§ WORK REQUIRED
Set down the data again exactly. Pictures are not part of the copy.

----

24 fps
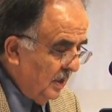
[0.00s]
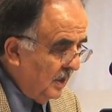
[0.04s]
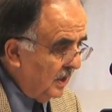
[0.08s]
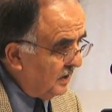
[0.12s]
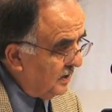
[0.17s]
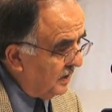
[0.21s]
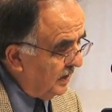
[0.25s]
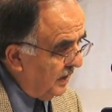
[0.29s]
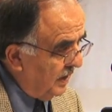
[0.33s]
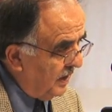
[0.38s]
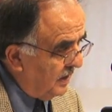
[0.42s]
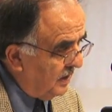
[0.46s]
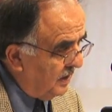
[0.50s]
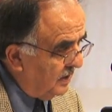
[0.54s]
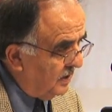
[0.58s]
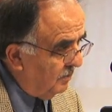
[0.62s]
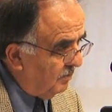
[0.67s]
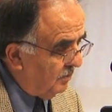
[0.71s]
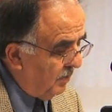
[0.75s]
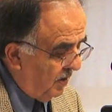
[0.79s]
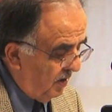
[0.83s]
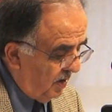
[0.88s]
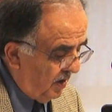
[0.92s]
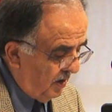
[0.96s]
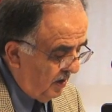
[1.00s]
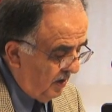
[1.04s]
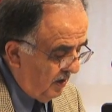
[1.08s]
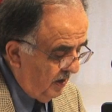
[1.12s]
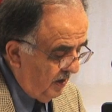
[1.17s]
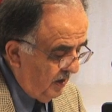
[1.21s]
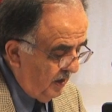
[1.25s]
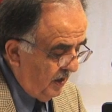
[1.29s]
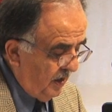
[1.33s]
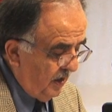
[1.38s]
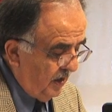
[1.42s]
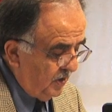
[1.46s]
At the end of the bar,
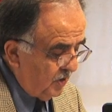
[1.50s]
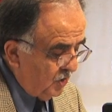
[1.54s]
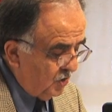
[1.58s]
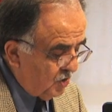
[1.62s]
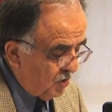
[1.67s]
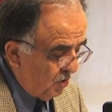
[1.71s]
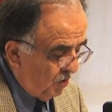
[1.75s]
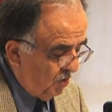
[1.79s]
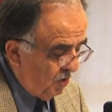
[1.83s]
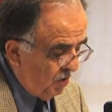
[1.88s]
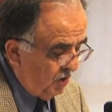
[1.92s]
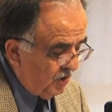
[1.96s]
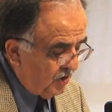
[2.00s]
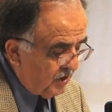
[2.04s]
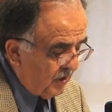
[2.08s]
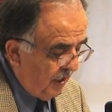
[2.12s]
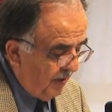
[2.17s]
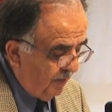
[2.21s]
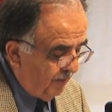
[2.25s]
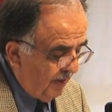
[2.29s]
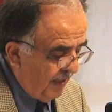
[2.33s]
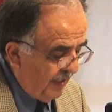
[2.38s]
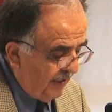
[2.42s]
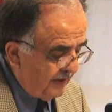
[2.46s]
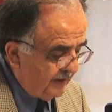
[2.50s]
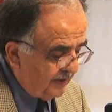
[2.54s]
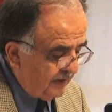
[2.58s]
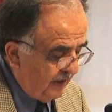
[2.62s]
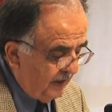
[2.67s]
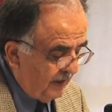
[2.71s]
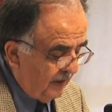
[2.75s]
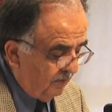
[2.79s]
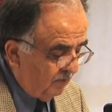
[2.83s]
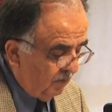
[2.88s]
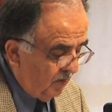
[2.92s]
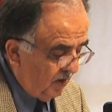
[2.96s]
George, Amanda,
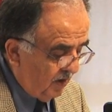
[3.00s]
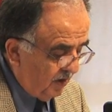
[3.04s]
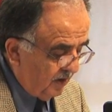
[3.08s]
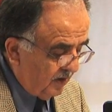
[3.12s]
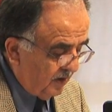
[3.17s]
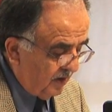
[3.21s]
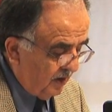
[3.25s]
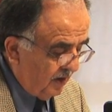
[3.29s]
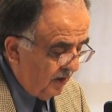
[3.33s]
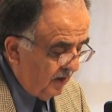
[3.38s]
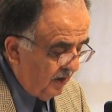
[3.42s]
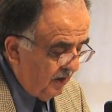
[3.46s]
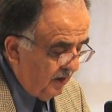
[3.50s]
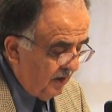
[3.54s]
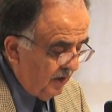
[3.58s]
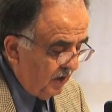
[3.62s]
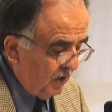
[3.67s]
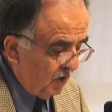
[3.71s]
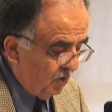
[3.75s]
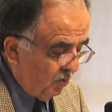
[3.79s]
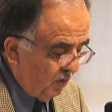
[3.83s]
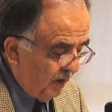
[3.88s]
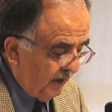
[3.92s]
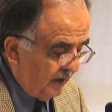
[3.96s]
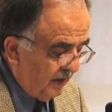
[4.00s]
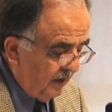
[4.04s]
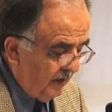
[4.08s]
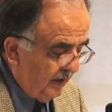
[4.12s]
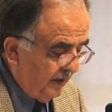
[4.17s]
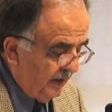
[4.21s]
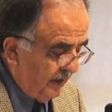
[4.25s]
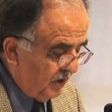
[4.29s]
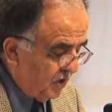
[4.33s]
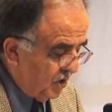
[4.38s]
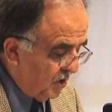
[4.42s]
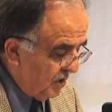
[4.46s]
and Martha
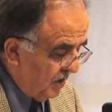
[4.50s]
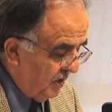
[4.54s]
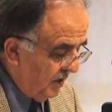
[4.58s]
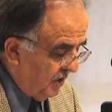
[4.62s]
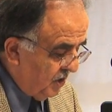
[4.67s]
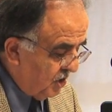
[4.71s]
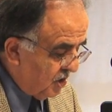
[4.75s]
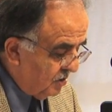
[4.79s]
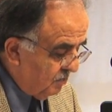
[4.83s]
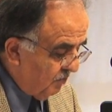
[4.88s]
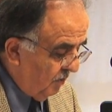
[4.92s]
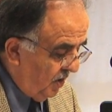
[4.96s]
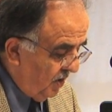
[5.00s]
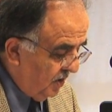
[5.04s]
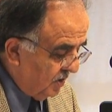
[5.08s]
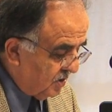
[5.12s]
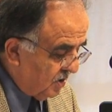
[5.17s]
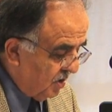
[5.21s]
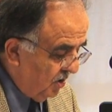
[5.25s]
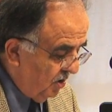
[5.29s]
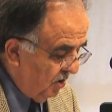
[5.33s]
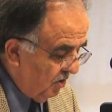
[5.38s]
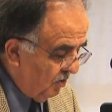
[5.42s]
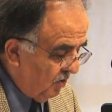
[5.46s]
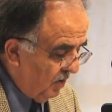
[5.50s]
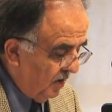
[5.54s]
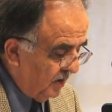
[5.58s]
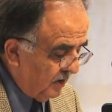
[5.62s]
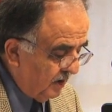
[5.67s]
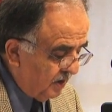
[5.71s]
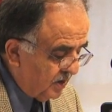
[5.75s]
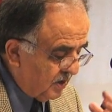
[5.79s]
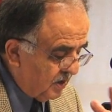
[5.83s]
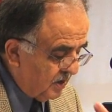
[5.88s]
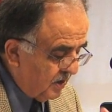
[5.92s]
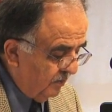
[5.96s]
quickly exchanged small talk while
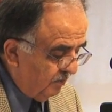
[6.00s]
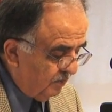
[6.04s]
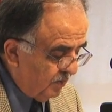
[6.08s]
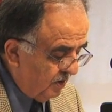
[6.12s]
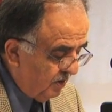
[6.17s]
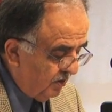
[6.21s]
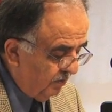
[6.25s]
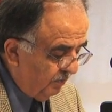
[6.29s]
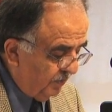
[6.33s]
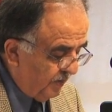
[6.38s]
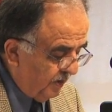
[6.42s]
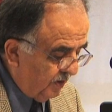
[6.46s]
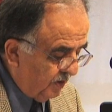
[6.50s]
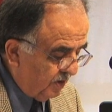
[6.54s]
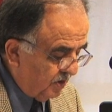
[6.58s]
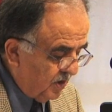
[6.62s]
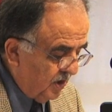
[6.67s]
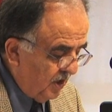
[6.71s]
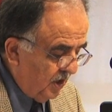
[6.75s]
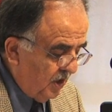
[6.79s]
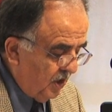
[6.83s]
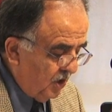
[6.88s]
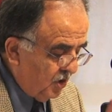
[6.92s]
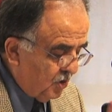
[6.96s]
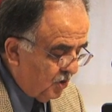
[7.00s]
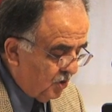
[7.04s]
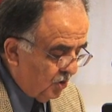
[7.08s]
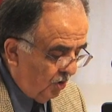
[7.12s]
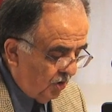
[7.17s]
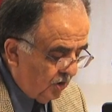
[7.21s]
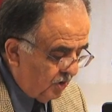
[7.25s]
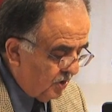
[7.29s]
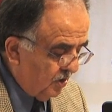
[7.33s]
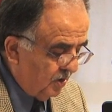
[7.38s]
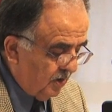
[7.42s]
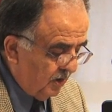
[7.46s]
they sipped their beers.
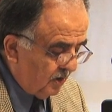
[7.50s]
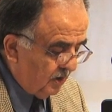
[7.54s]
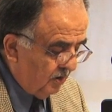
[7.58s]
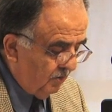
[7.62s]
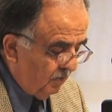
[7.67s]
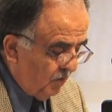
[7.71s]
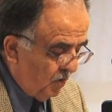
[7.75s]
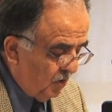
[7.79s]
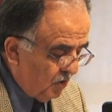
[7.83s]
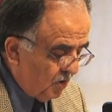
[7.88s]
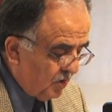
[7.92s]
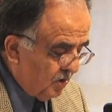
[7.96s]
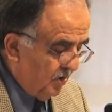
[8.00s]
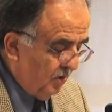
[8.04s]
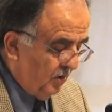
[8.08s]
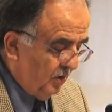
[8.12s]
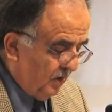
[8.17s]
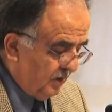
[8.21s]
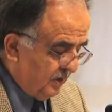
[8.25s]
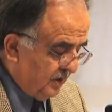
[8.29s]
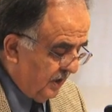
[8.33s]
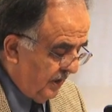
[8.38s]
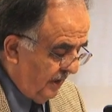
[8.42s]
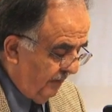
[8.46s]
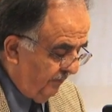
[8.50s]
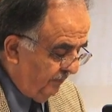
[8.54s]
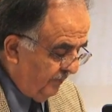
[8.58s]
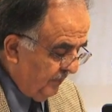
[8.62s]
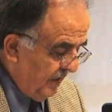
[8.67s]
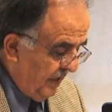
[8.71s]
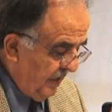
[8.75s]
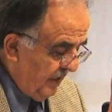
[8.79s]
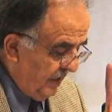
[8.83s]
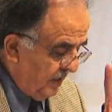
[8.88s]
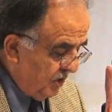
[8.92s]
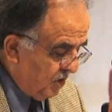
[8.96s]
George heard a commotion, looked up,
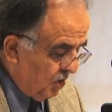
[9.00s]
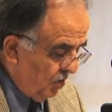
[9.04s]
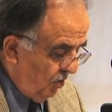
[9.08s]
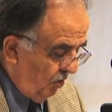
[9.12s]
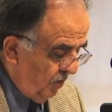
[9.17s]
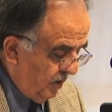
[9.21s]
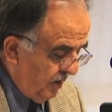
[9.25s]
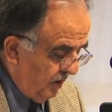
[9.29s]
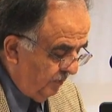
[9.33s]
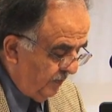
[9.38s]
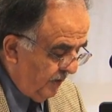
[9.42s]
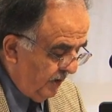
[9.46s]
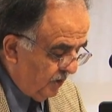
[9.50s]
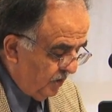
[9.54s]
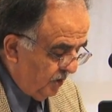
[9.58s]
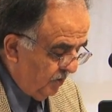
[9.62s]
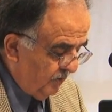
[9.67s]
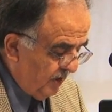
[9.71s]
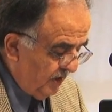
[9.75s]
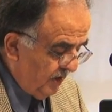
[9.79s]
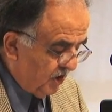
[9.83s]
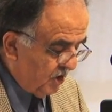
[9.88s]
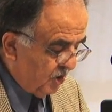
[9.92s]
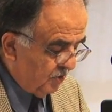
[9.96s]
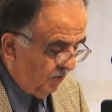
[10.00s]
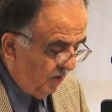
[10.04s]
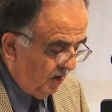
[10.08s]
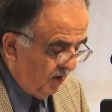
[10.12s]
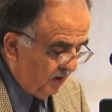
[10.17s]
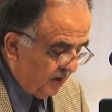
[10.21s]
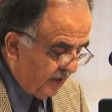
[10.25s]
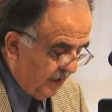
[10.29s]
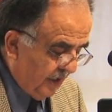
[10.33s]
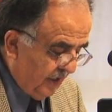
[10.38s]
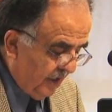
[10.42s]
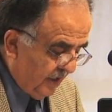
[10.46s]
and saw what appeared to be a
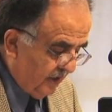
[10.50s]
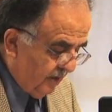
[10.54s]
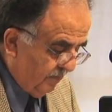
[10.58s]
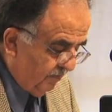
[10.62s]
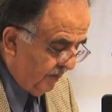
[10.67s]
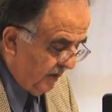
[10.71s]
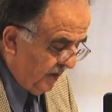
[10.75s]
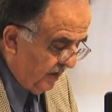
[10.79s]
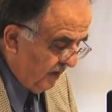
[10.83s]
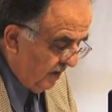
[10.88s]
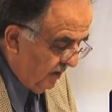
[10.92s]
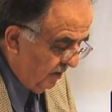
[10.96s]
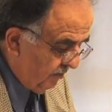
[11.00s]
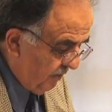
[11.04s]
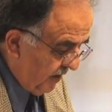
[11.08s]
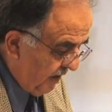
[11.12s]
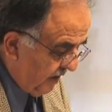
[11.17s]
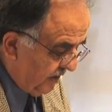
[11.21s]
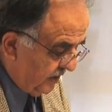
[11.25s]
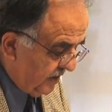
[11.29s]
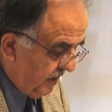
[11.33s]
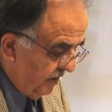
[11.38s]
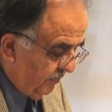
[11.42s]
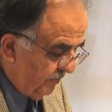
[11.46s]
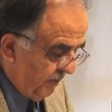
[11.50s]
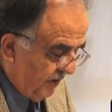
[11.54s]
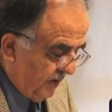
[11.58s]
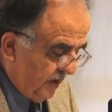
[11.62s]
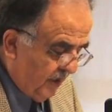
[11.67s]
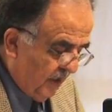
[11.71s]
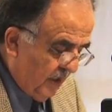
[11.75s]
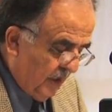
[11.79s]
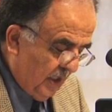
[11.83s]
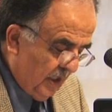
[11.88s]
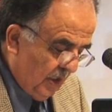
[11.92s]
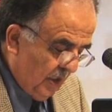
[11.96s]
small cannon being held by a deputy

----

§ EXPECTED ANSWER
24 fps
[0.00s]
[0.04s]
[0.08s]
[0.12s]
[0.17s]
[0.21s]
[0.25s]
[0.29s]
[0.33s]
[0.38s]
[0.42s]
[0.46s]
[0.50s]
[0.54s]
[0.58s]
[0.62s]
[0.67s]
[0.71s]
[0.75s]
[0.79s]
[0.83s]
[0.88s]
[0.92s]
[0.96s]
[1.00s]
[1.04s]
[1.08s]
[1.12s]
[1.17s]
[1.21s]
[1.25s]
[1.29s]
[1.33s]
[1.38s]
[1.42s]
[1.46s]
At the end of the bar,
[1.50s]
[1.54s]
[1.58s]
[1.62s]
[1.67s]
[1.71s]
[1.75s]
[1.79s]
[1.83s]
[1.88s]
[1.92s]
[1.96s]
[2.00s]
[2.04s]
[2.08s]
[2.12s]
[2.17s]
[2.21s]
[2.25s]
[2.29s]
[2.33s]
[2.38s]
[2.42s]
[2.46s]
[2.50s]
[2.54s]
[2.58s]
[2.62s]
[2.67s]
[2.71s]
[2.75s]
[2.79s]
[2.83s]
[2.88s]
[2.92s]
[2.96s]
George, Amanda,
[3.00s]
[3.04s]
[3.08s]
[3.12s]
[3.17s]
[3.21s]
[3.25s]
[3.29s]
[3.33s]
[3.38s]
[3.42s]
[3.46s]
[3.50s]
[3.54s]
[3.58s]
[3.62s]
[3.67s]
[3.71s]
[3.75s]
[3.79s]
[3.83s]
[3.88s]
[3.92s]
[3.96s]
[4.00s]
[4.04s]
[4.08s]
[4.12s]
[4.17s]
[4.21s]
[4.25s]
[4.29s]
[4.33s]
[4.38s]
[4.42s]
[4.46s]
and Martha
[4.50s]
[4.54s]
[4.58s]
[4.62s]
[4.67s]
[4.71s]
[4.75s]
[4.79s]
[4.83s]
[4.88s]
[4.92s]
[4.96s]
[5.00s]
[5.04s]
[5.08s]
[5.12s]
[5.17s]
[5.21s]
[5.25s]
[5.29s]
[5.33s]
[5.38s]
[5.42s]
[5.46s]
[5.50s]
[5.54s]
[5.58s]
[5.62s]
[5.67s]
[5.71s]
[5.75s]
[5.79s]
[5.83s]
[5.88s]
[5.92s]
[5.96s]
quickly exchanged small talk while
[6.00s]
[6.04s]
[6.08s]
[6.12s]
[6.17s]
[6.21s]
[6.25s]
[6.29s]
[6.33s]
[6.38s]
[6.42s]
[6.46s]
[6.50s]
[6.54s]
[6.58s]
[6.62s]
[6.67s]
[6.71s]
[6.75s]
[6.79s]
[6.83s]
[6.88s]
[6.92s]
[6.96s]
[7.00s]
[7.04s]
[7.08s]
[7.12s]
[7.17s]
[7.21s]
[7.25s]
[7.29s]
[7.33s]
[7.38s]
[7.42s]
[7.46s]
they sipped their beers.
[7.50s]
[7.54s]
[7.58s]
[7.62s]
[7.67s]
[7.71s]
[7.75s]
[7.79s]
[7.83s]
[7.88s]
[7.92s]
[7.96s]
[8.00s]
[8.04s]
[8.08s]
[8.12s]
[8.17s]
[8.21s]
[8.25s]
[8.29s]
[8.33s]
[8.38s]
[8.42s]
[8.46s]
[8.50s]
[8.54s]
[8.58s]
[8.62s]
[8.67s]
[8.71s]
[8.75s]
[8.79s]
[8.83s]
[8.88s]
[8.92s]
[8.96s]
George heard a commotion, looked up,
[9.00s]
[9.04s]
[9.08s]
[9.12s]
[9.17s]
[9.21s]
[9.25s]
[9.29s]
[9.33s]
[9.38s]
[9.42s]
[9.46s]
[9.50s]
[9.54s]
[9.58s]
[9.62s]
[9.67s]
[9.71s]
[9.75s]
[9.79s]
[9.83s]
[9.88s]
[9.92s]
[9.96s]
[10.00s]
[10.04s]
[10.08s]
[10.12s]
[10.17s]
[10.21s]
[10.25s]
[10.29s]
[10.33s]
[10.38s]
[10.42s]
[10.46s]
and saw what appeared to be a
[10.50s]
[10.54s]
[10.58s]
[10.62s]
[10.67s]
[10.71s]
[10.75s]
[10.79s]
[10.83s]
[10.88s]
[10.92s]
[10.96s]
[11.00s]
[11.04s]
[11.08s]
[11.12s]
[11.17s]
[11.21s]
[11.25s]
[11.29s]
[11.33s]
[11.38s]
[11.42s]
[11.46s]
[11.50s]
[11.54s]
[11.58s]
[11.62s]
[11.67s]
[11.71s]
[11.75s]
[11.79s]
[11.83s]
[11.88s]
[11.92s]
[11.96s]
small cannon being held by a deputy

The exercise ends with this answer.